- [SOURCE MATERIAL]
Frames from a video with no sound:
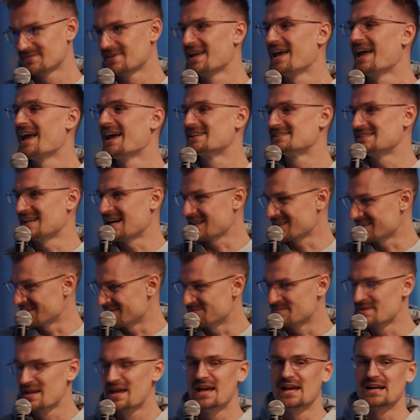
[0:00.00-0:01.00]
Exactly.
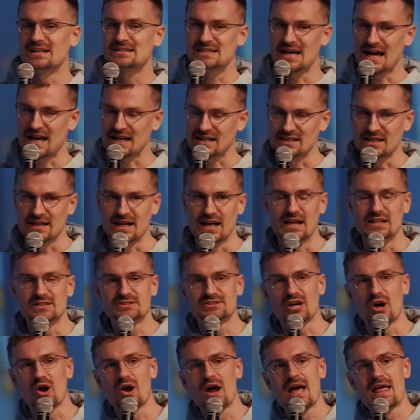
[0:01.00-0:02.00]
And
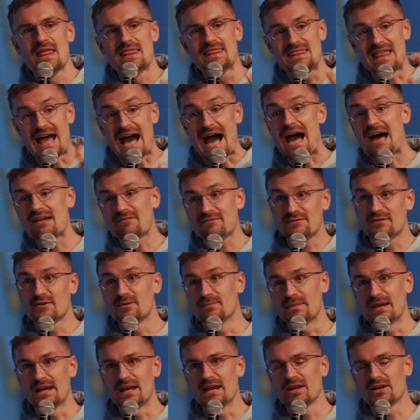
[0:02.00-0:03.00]
so that for
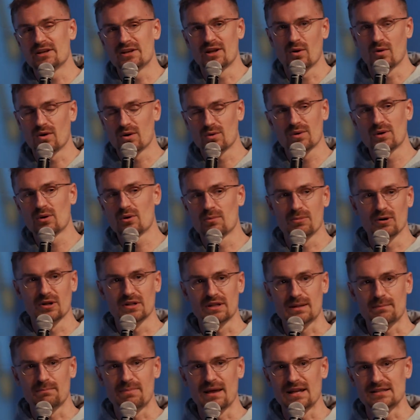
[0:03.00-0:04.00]
me, when we were
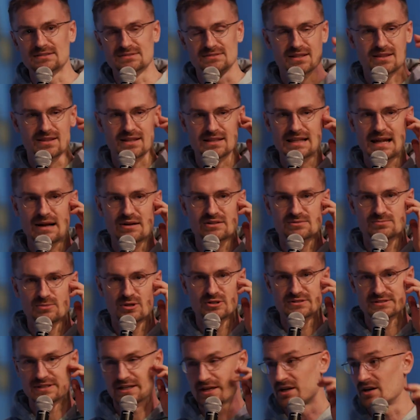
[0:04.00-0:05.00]
building Base, the thing that I was
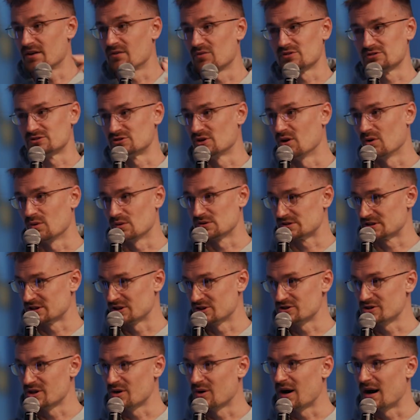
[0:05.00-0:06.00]
most scared of was no one was going to
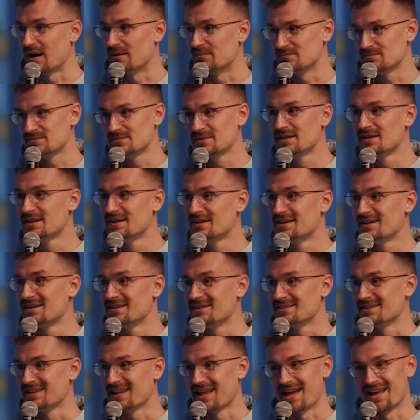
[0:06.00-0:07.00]
show up.
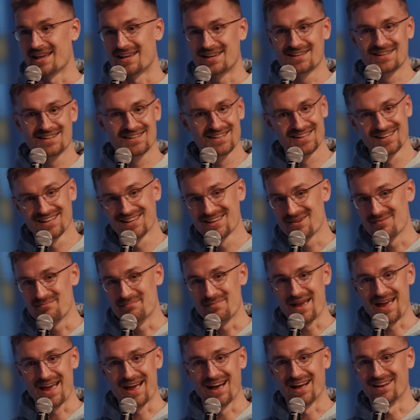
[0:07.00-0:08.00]
Like,
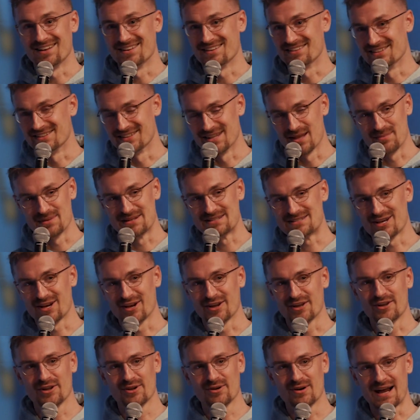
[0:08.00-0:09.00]
man, let me tell
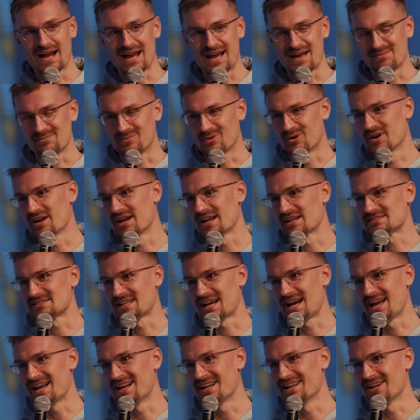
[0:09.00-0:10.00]
you, I had more
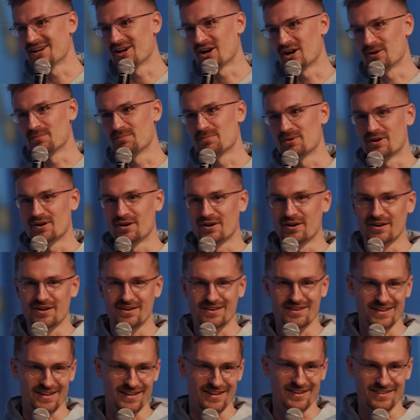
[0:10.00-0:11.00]
anxiety, heartburn
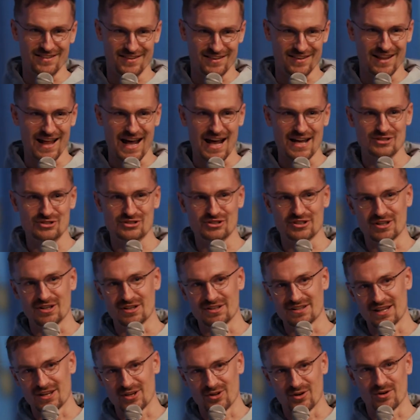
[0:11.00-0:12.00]
in last year
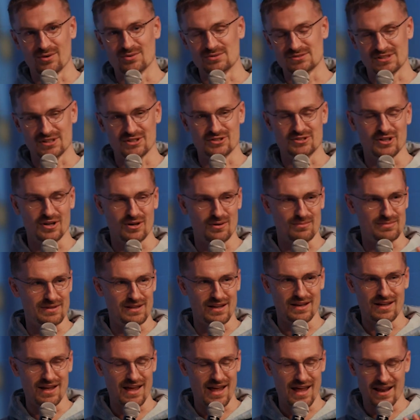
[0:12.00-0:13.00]
that no one was going to show up
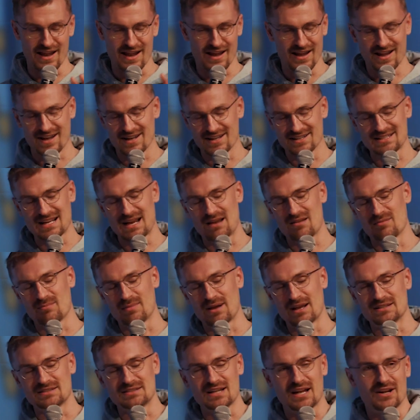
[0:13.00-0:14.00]
than any time in my
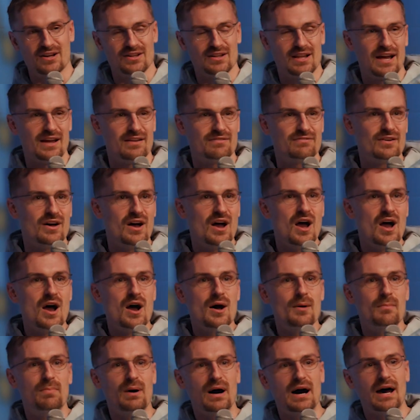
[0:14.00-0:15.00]
entire life.
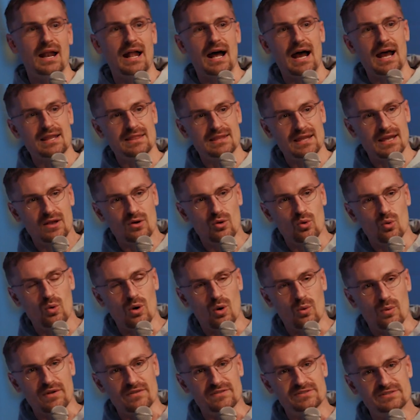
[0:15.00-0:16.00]
But I think what
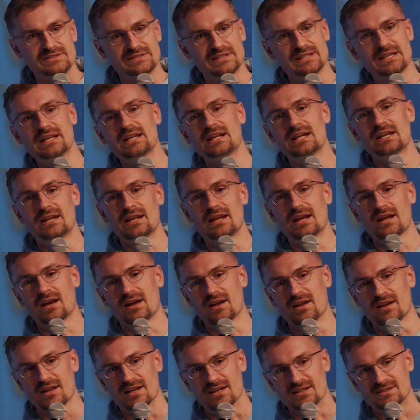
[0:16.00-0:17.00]
we've seen
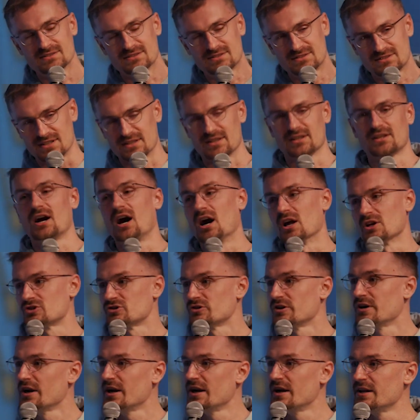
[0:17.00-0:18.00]
is to the
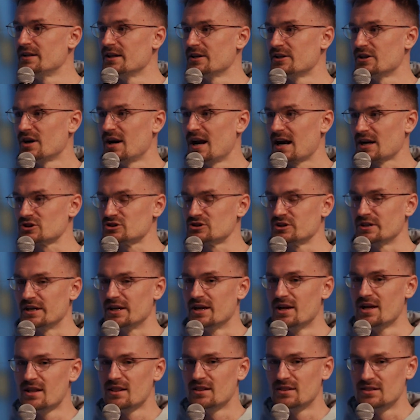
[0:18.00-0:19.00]
contrary, that there are actually
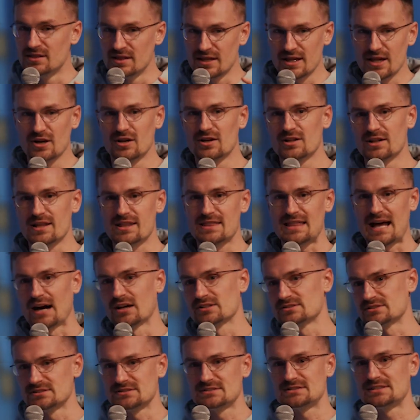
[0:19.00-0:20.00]
literally
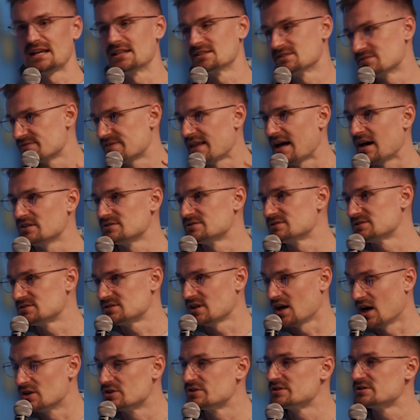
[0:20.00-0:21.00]
thousands, tens of thousands,
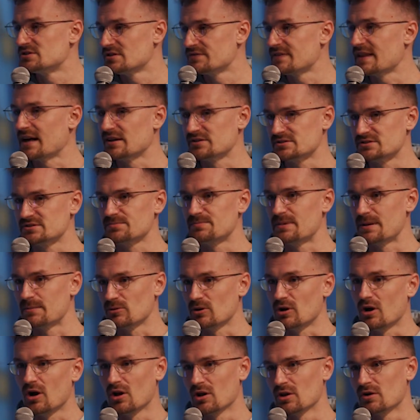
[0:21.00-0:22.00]
hundreds of thousands of people
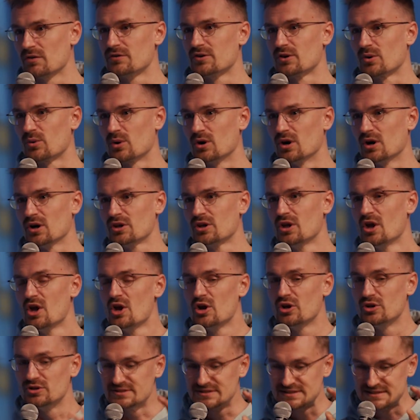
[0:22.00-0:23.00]
all over the world
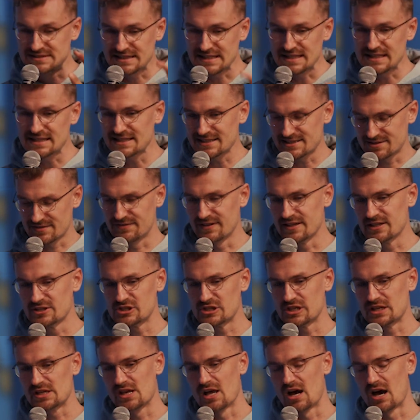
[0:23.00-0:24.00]
who see this
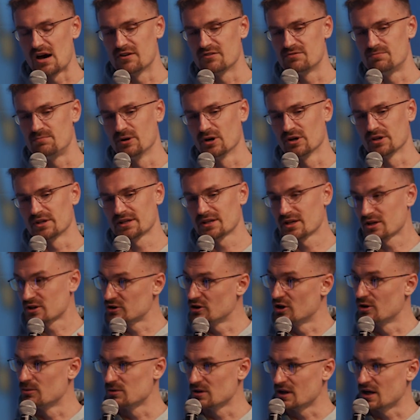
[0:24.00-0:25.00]
vision of building a
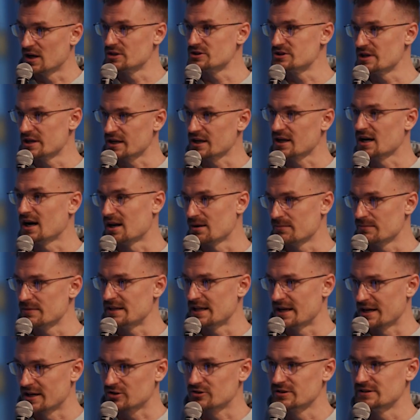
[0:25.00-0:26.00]
global on-chain economy that
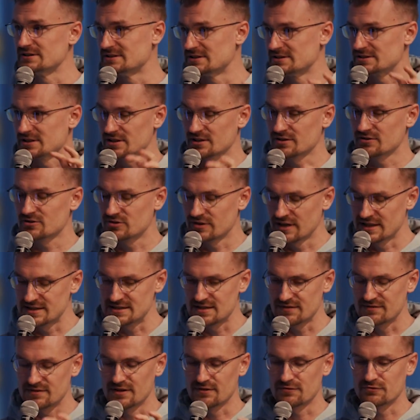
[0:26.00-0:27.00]
increases
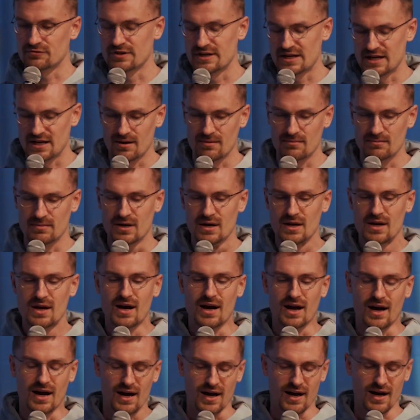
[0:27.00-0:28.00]
creativity, freedom,
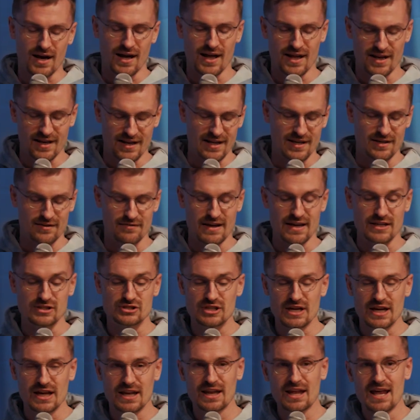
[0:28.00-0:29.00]
and
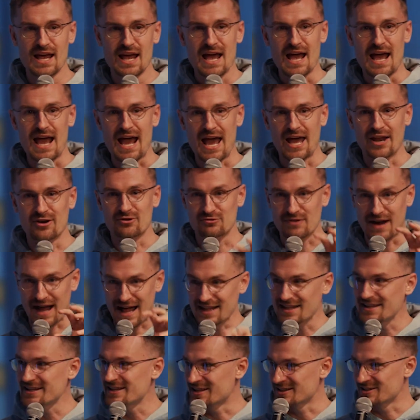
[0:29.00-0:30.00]
innovation, and
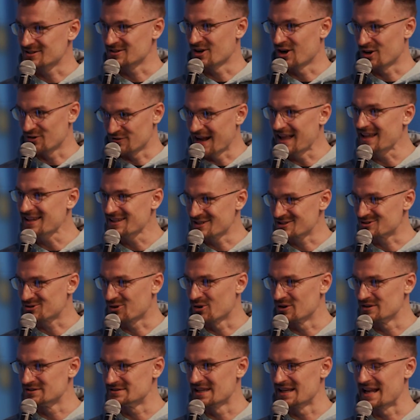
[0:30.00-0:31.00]
rallying
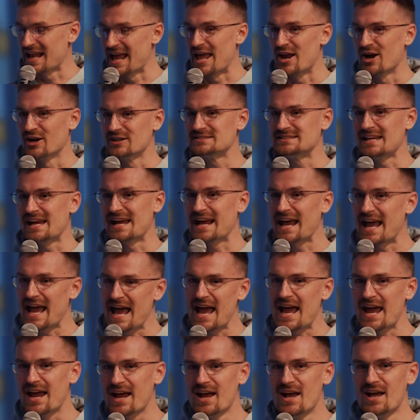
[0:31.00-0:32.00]
towards it, and are saying,
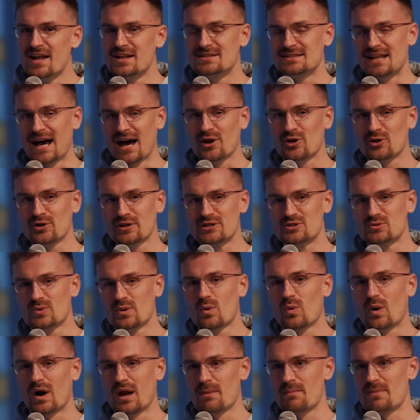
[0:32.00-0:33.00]
hey, not only do we
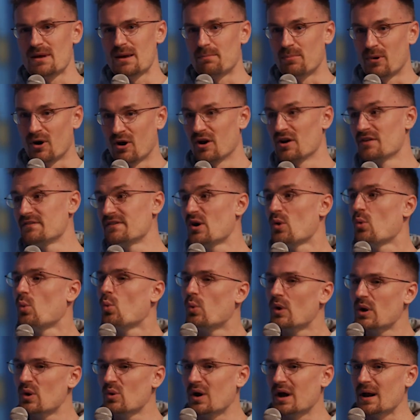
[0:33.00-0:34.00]
want to be a part of it,
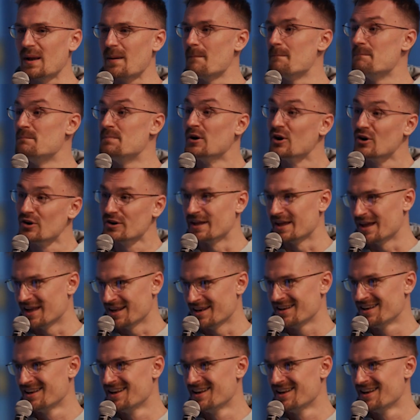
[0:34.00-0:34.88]
we want to build it.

- [EXERCISE] Pictures should be omitted. Please return exactly the lines from the line that holds "[0:19.00-0:20.00]" through the end of the records.

- [WRITTEN REPLY]
[0:19.00-0:20.00]
literally
[0:20.00-0:21.00]
thousands, tens of thousands,
[0:21.00-0:22.00]
hundreds of thousands of people
[0:22.00-0:23.00]
all over the world
[0:23.00-0:24.00]
who see this
[0:24.00-0:25.00]
vision of building a
[0:25.00-0:26.00]
global on-chain economy that
[0:26.00-0:27.00]
increases
[0:27.00-0:28.00]
creativity, freedom,
[0:28.00-0:29.00]
and
[0:29.00-0:30.00]
innovation, and
[0:30.00-0:31.00]
rallying
[0:31.00-0:32.00]
towards it, and are saying,
[0:32.00-0:33.00]
hey, not only do we
[0:33.00-0:34.00]
want to be a part of it,
[0:34.00-0:34.88]
we want to build it.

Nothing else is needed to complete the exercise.